Not: Bu hata nedeniyle özür dilerim. Muhittin Palazoğlu, AdStation şirketinin yönetim kurulu başkanı. Esad Palazoğlu da bu şirketin ortaklarından.

 

O. Ahmet Tuğsuz: 28 Eylül’de gazetenizin üçüncü sayfasında yayınlanan “Onurlu yaşam için iki kişiyi öldürdü” başlığından sanki bu davranış onaylanıyormuş anlamı çıkıyor.

 

Serkan Yılmaz: “1 dolar minnet içinmiş” haberinizde “Bediüzzaman Said Nursi’ye ait eserlerin telif hakkı sahiplerinden Fetullah Gülen” ifadesi geçiyor. Said Nursi’ye ait eserlerin telif hakkı F. Gülen’de değildir. Yasal boşluktan dolayı sadeleştirme adı altında Risale-i Nurları basmışlardır. (5 Ekim)

 

Taner Okutan: İnternette ana sayfadan tıkladığımızda onlarca parçaya bölünmüş haberle karşılaşıyoruz ve haberin odağına ulaşmak için bir sürü tık ile zaman geçirmek gerekiyor. Artık gördüğümde o sayfayı terk ediyorum.

 

Şaban Öztürk: İnternette “Tarihi hezimette 7 gol” diyerek yedi golü de Barcelona yemiş gibi izlenim vererek haberi okutmaktan tiraj kaygısı dışında ne zevk aldığınızı anlamıyorum. (2 Ekim)

 

Gökhan Ateşoğlu: Hürriyet interneti tercih ediyoruz.
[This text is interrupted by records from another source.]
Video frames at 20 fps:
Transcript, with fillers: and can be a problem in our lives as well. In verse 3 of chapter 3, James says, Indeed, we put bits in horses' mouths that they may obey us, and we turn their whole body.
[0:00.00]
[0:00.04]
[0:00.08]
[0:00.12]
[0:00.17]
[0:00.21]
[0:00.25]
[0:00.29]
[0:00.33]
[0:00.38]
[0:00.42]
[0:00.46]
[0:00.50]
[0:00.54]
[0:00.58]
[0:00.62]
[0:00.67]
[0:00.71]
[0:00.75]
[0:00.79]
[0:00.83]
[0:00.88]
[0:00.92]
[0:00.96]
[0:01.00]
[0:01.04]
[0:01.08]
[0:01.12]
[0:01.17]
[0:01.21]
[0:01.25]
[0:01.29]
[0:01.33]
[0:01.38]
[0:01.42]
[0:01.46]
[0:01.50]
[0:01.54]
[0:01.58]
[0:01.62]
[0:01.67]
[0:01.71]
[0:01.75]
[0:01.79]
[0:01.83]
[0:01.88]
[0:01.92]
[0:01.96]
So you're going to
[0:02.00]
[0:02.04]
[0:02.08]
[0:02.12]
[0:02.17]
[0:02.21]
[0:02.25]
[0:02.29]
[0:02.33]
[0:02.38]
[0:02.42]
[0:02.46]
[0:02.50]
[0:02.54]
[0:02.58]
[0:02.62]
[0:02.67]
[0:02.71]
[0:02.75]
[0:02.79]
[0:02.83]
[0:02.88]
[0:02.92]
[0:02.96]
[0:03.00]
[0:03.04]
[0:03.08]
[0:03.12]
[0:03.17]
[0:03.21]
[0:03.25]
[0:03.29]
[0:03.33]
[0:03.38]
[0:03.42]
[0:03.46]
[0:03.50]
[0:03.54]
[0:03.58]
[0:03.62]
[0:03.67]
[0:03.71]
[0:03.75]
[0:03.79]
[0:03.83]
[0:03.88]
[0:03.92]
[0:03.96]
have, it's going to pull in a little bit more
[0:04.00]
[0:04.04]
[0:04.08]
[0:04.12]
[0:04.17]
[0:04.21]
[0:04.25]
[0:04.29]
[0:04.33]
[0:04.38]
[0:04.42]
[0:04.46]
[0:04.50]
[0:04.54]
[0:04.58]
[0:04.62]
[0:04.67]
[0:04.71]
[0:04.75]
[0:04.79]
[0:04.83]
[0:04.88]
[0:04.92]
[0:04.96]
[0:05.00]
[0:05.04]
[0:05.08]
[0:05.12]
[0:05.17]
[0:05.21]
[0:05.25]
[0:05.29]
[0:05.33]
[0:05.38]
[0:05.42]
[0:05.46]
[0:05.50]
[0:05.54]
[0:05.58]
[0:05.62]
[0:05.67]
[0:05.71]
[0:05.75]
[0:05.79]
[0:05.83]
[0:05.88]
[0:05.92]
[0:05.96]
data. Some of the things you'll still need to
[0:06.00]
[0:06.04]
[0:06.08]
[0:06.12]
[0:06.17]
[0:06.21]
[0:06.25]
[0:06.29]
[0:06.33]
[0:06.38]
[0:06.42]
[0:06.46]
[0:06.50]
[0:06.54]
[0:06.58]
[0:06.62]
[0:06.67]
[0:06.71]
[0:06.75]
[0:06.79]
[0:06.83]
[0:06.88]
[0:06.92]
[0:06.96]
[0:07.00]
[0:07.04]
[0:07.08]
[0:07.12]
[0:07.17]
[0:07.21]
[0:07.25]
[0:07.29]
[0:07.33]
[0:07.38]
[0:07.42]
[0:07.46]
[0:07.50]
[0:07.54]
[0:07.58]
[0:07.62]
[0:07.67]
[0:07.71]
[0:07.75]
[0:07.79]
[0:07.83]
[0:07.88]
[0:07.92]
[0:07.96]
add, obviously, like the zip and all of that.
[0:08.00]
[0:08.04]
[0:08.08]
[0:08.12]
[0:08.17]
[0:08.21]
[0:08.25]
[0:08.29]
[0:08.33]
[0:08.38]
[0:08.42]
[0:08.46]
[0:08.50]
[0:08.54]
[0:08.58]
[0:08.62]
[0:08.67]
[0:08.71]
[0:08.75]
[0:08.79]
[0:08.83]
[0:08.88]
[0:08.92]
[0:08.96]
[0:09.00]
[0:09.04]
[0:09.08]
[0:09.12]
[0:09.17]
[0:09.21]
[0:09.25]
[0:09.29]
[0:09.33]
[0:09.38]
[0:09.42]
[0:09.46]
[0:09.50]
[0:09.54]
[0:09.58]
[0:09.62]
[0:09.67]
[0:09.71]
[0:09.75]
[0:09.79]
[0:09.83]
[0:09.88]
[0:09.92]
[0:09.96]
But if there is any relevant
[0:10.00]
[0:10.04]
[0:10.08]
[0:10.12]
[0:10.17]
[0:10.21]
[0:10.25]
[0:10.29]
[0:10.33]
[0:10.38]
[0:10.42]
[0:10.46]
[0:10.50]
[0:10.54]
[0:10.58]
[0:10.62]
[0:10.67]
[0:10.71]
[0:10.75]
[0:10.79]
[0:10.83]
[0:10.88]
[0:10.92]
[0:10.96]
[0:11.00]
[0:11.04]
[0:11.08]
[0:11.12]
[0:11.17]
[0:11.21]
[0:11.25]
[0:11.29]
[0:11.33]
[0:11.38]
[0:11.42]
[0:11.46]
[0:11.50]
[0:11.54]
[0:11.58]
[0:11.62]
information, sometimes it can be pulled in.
Fakat son zamanlarda diğer haber siteleri ya da gazetelerden haberler, doğru mudur araştırılmadan alınıyor. Ben o gazete ve sitelere çok itibar etsem onları okurum zaten. Çok elzemse kaynağı haberin başında verin. Okumayalım boş yere.

 

Ali Seven: Hurriyet.com.tr’de bir başlık: “Megi tayfunu durdurulamıyor”.

 

Tayfunu kim durdurabilir ki, “durdurulamıyor” diyorsunuz? (29 Eylül)

 

Fatma Derebaşı: İnternetteki “Öğretmen eşi açığa alınan anaokulu müdürü okulda intihar etti” haberinde psikolojik rahatsızlığı olduğu için intihar ettiği yazıyor. Eşimin psikolojik sıkıntısı yoktu. FETÖ iftirasını gururuna yediremediği için intihar etti. Benim de FETÖ ile bağlantım yok. (19 Eylül)

 

Hikmet Satır: “Oryantal Didem arabasını temizledi.” Web sayfanızdan bir başlık bu. Lütfen yerel gazetelerin bile yapmayacağı basit ötesi haberlerle insanları oyalamayın. (26 Eylül)

 

Haberle ilgili daha fazlası:

BAKMADAN GEÇME!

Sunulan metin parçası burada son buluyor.